Blu-ray / Test Blu-ray / le 07/04/2011, 17h35
Test Blu-ray : Dream Home
Malgré ses grandes qualités, Dream Home prendra place directement sur les linéaires sans passer par la case cinéma. C'est certes regrettable, mais l'important est qu'il soit disponible en France en Blu-ray, dans une édition pour le moins soignée et signée de la patte Wild Side Vidéo. Le Blu-ray de Dream Home est disponible depuis le 6 avril 2011.

Par Arnaud Mangin
Son :
9/20
Au rayon sonore, là encore l'éditeur fait les choses bien et surtout de façon équitable puisque l'on pourra se tourner vers la VF comme la VO, le DTS HD Master audio 5.1 répond présent. Si le bon sens nous encourage à nous rendre du côté de la version originale sur un plan purement artistique, les deux pistes bénéficient d'une restitution mate et percutante du plus bel effet. Si l'utilisation des surrounds relève plus d'un enveloppement insaisissable que de bon gros effets démonstratifs, on appréciera toute la force dégagée par la scène frontale et plus particulièrement la dominance des basses fréquences. Une fois encore pour ce type de configuration, les voix brillent par leur naturel.

Bonus :
7/20
Limité à demi-heure à peine et quatre parties sur le DVD standard, le making of (1h03) et proposé dans son intégralité ici et dispose de cinq parties supplémentaires.

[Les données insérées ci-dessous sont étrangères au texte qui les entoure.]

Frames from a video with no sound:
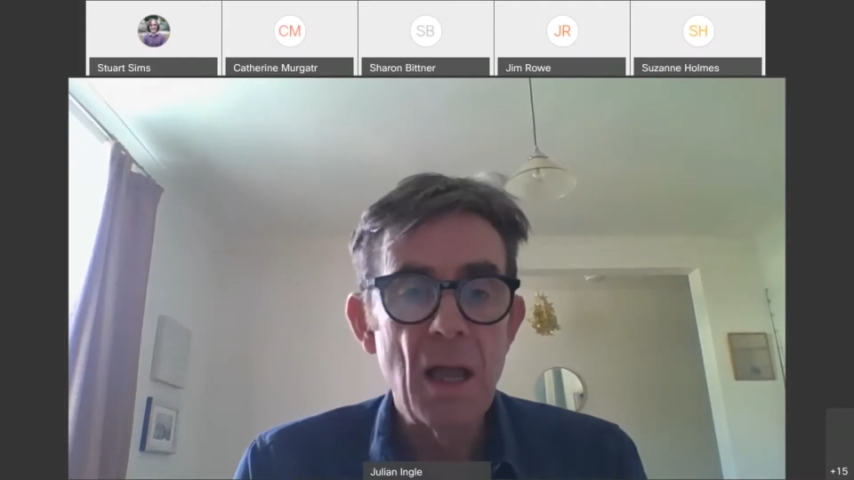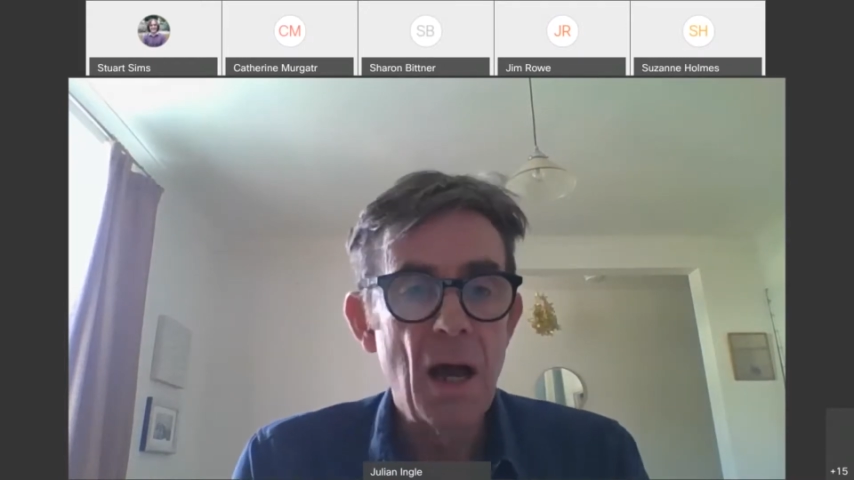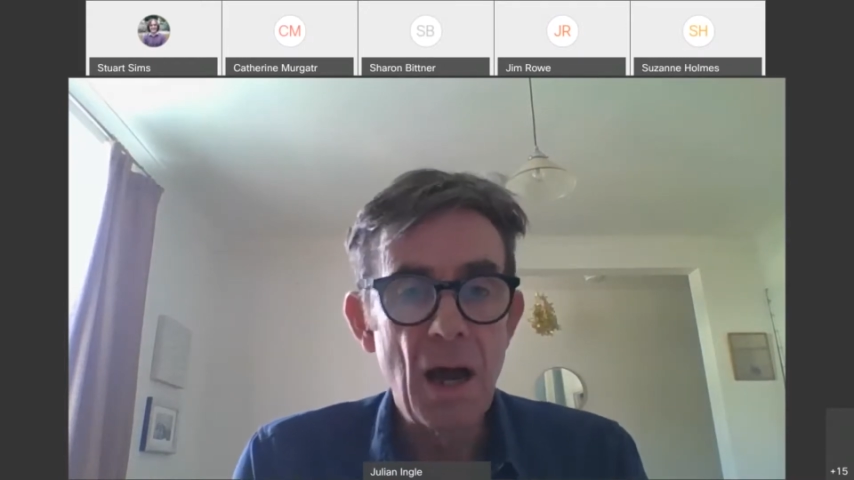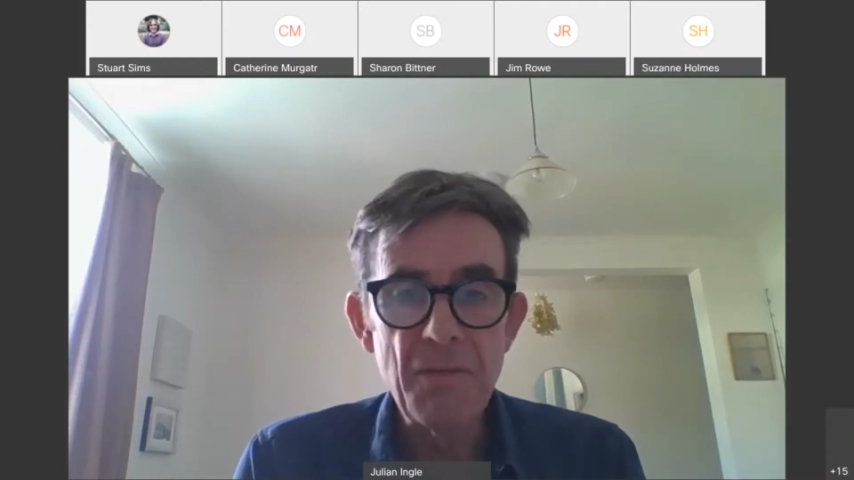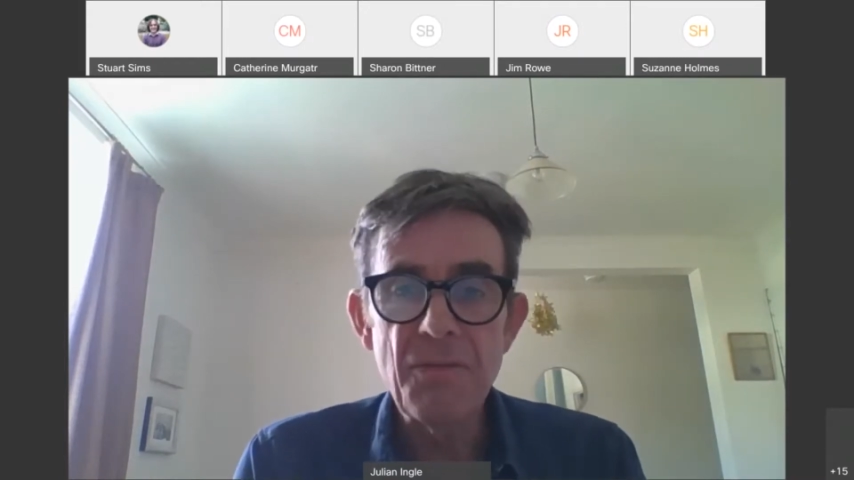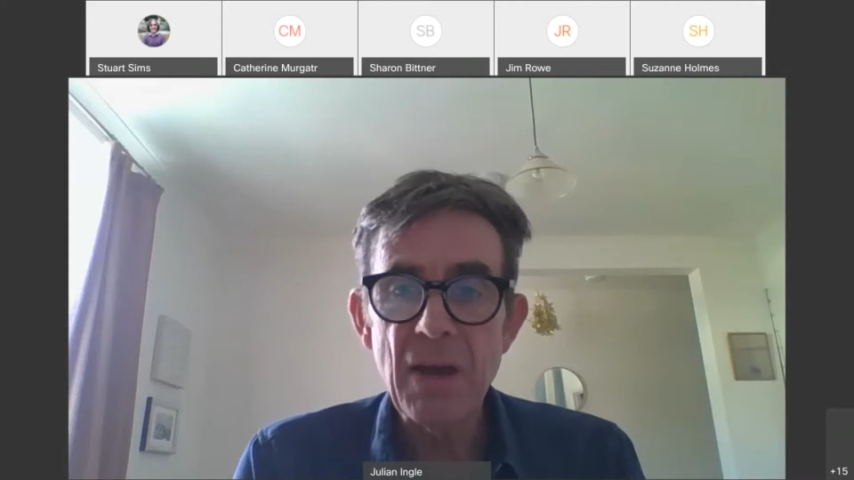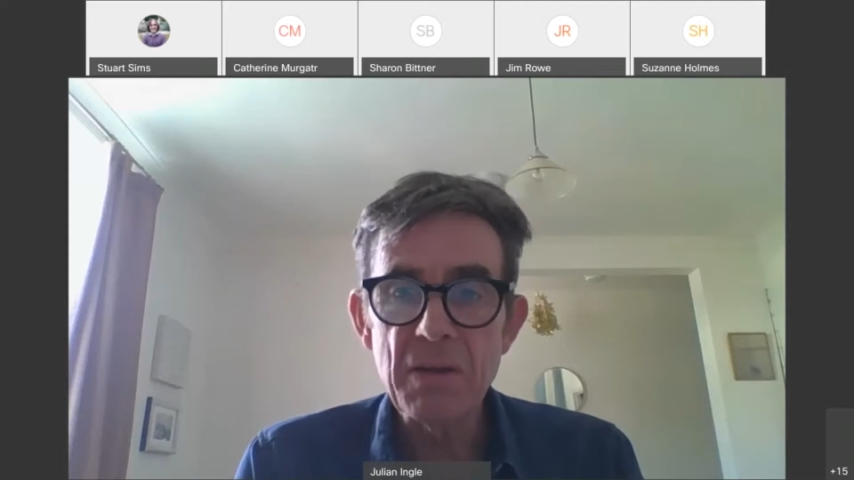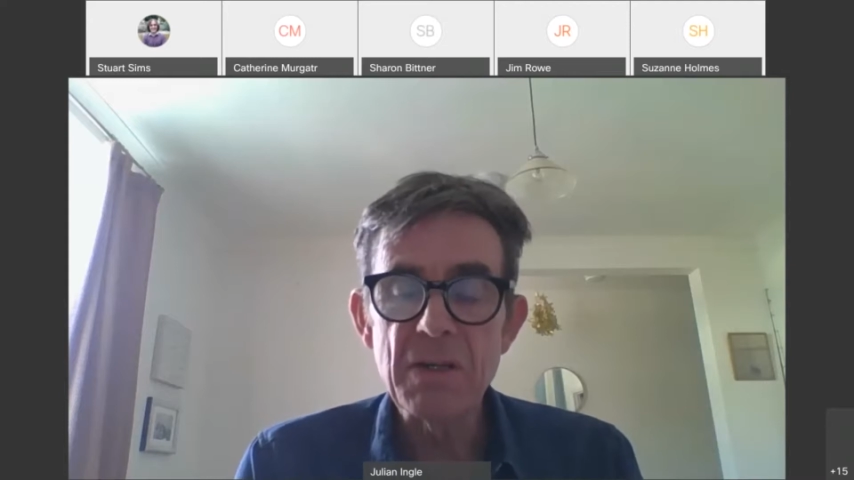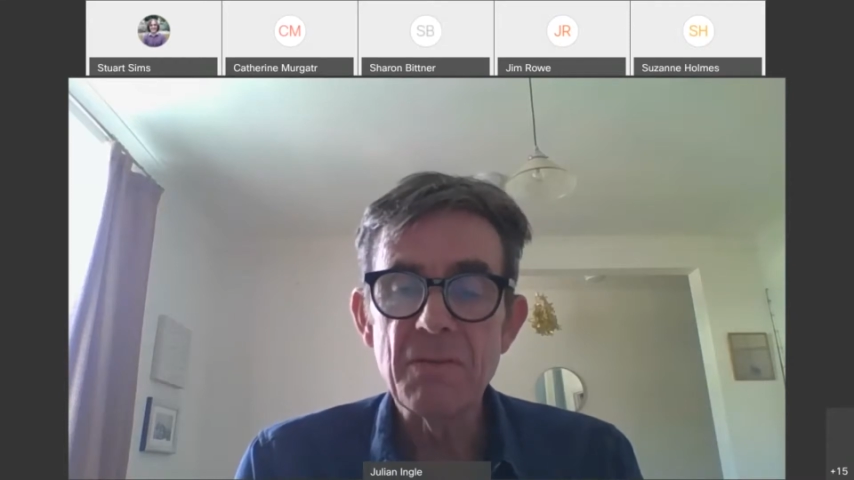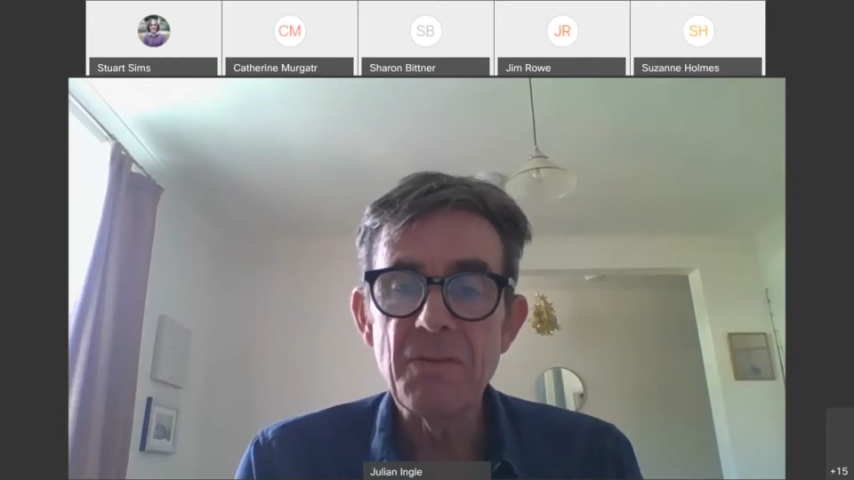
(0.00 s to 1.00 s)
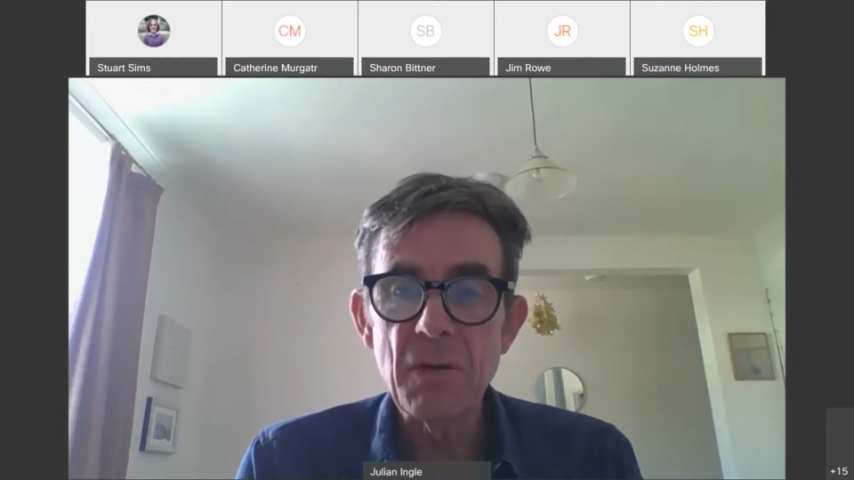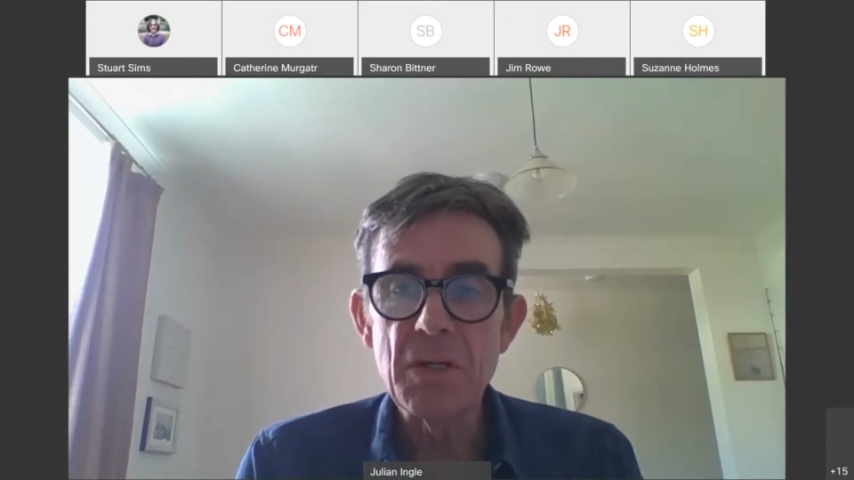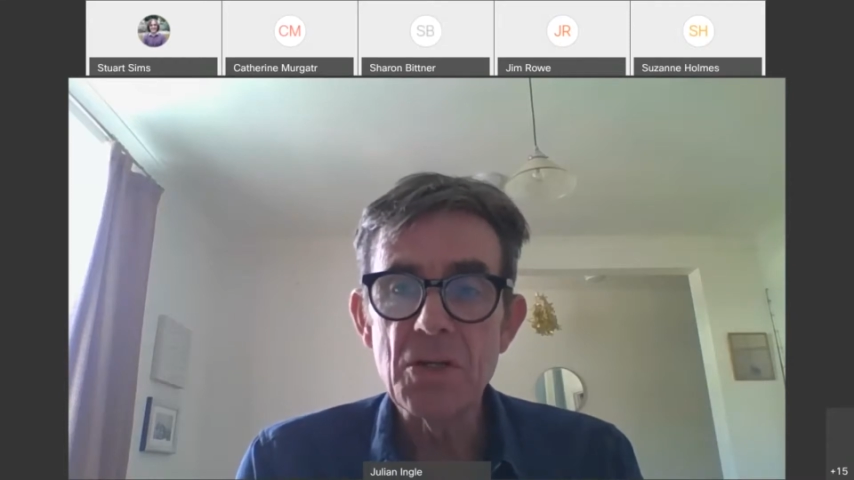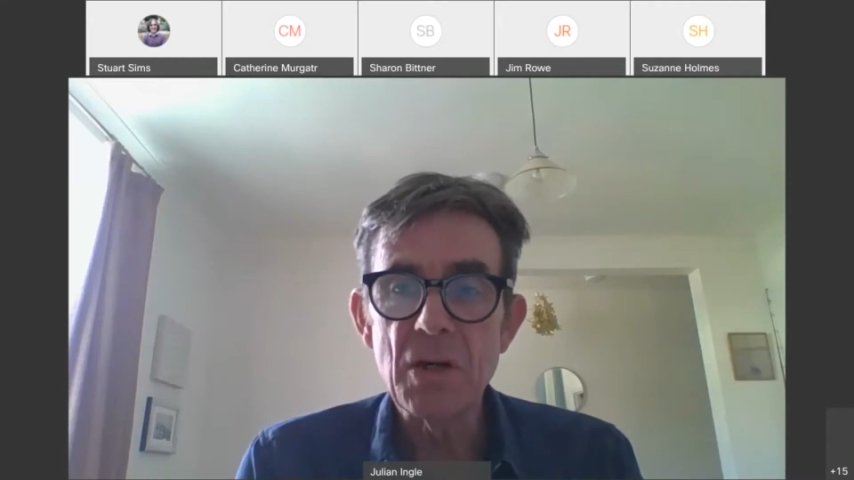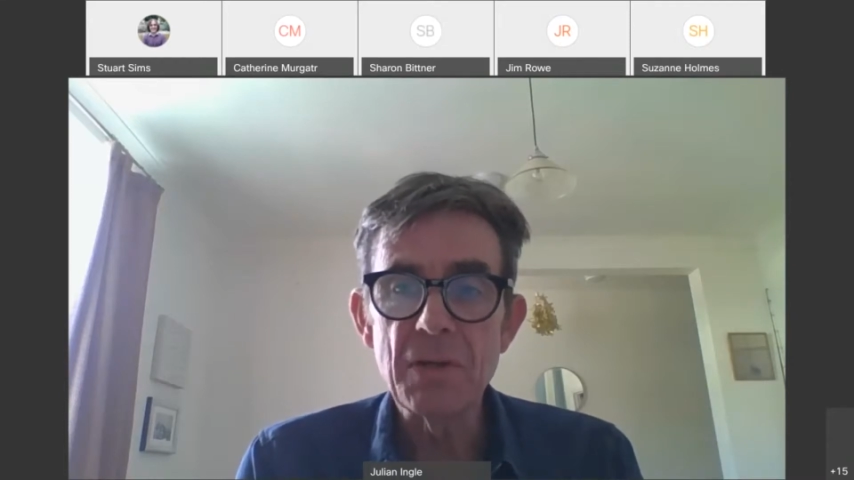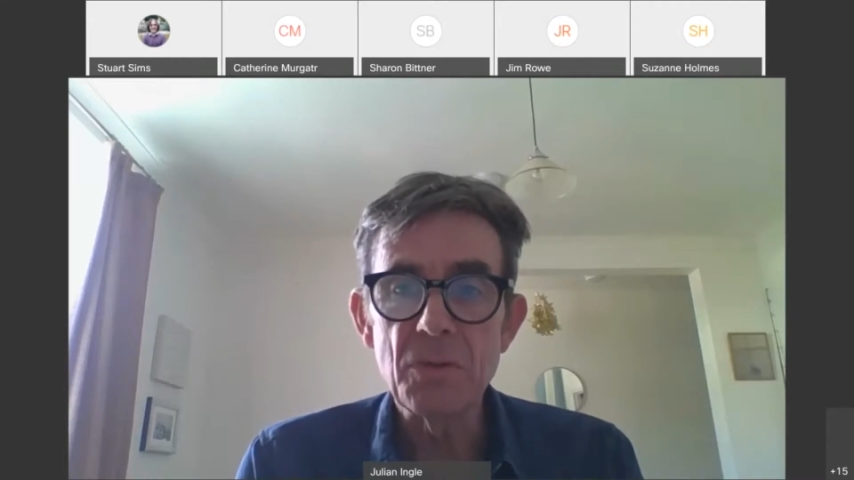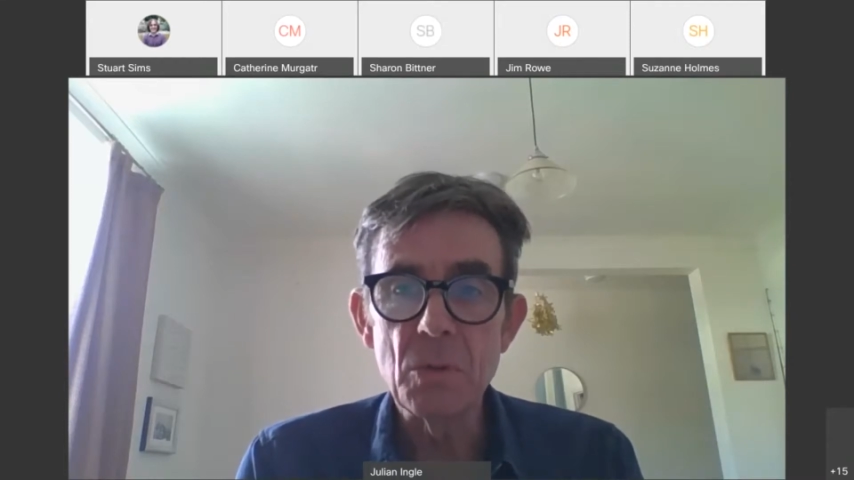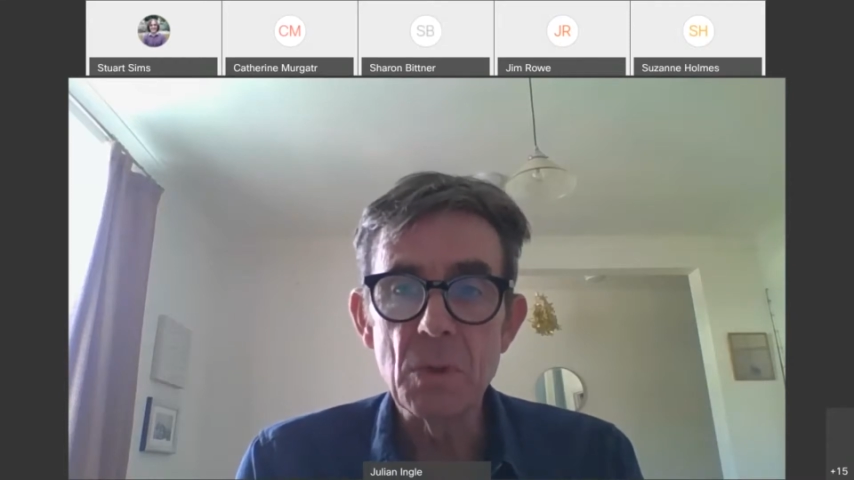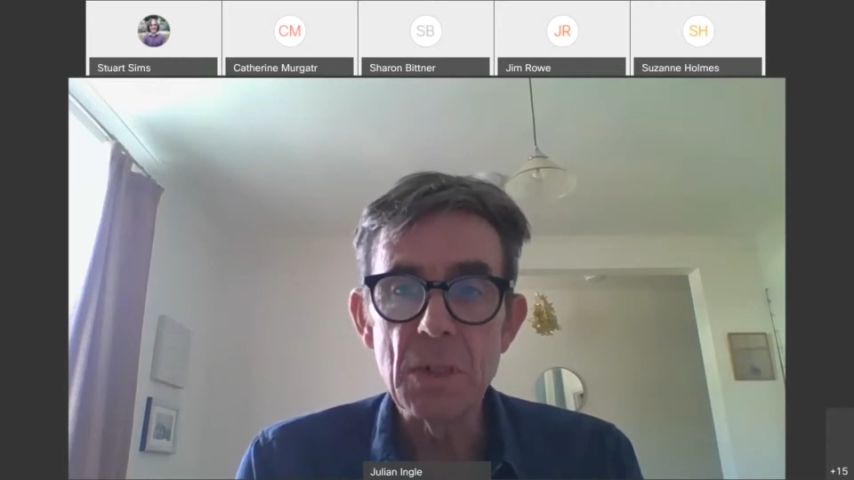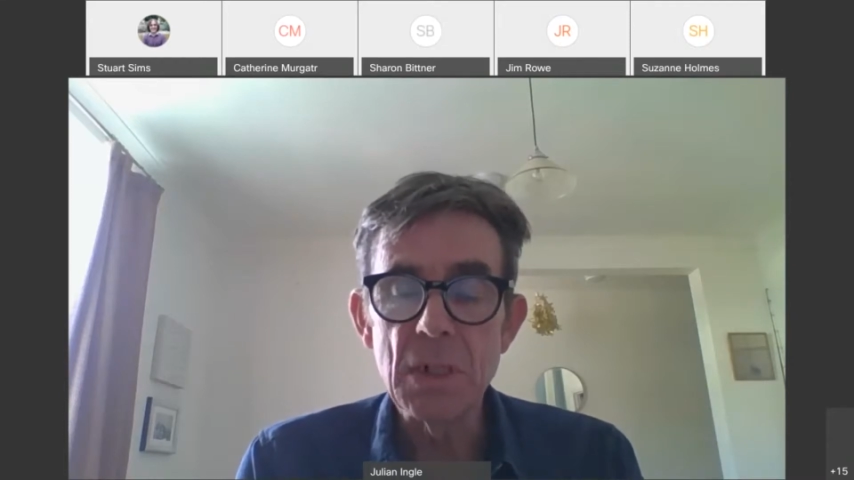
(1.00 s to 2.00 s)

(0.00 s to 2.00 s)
I found it very straightforward.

Ainsi, à la préparation, les cascades, les maquillages et effets spéciaux numériques du DVD viennent s'ajouter des éléments autour de l'histoire, les comédiens, le réalisateur, l'utilisation particulière des caméras ainsi que le travail photographique effectué pour la création de l'affiche.

Si ces derniers rendent compte d'un tournage très physique pour les comédiens (éprouvant surtout pour Michelle Yee, qui interprète la femme enceinte violemment traînée par terre et asphyxiée à l'aspirateur) sous la vigilance attentive du chorégraphe Chin Ka-Lok, on regrettera que le réalisateur Pang Ho-Cheung brille par son absence, si ce n'est à travers quelques images de tournage et les flagorneries promotionnelles d'usage. On ne peut s'empêcher d'attribuer cette absence au désaccord artistique avec Josie Ho à propos de la violence, jugée trop excessive par cette dernière qui était également productrice du film.
A cela viennent se joindre la bande annonce du film et la fonction DTS-Check.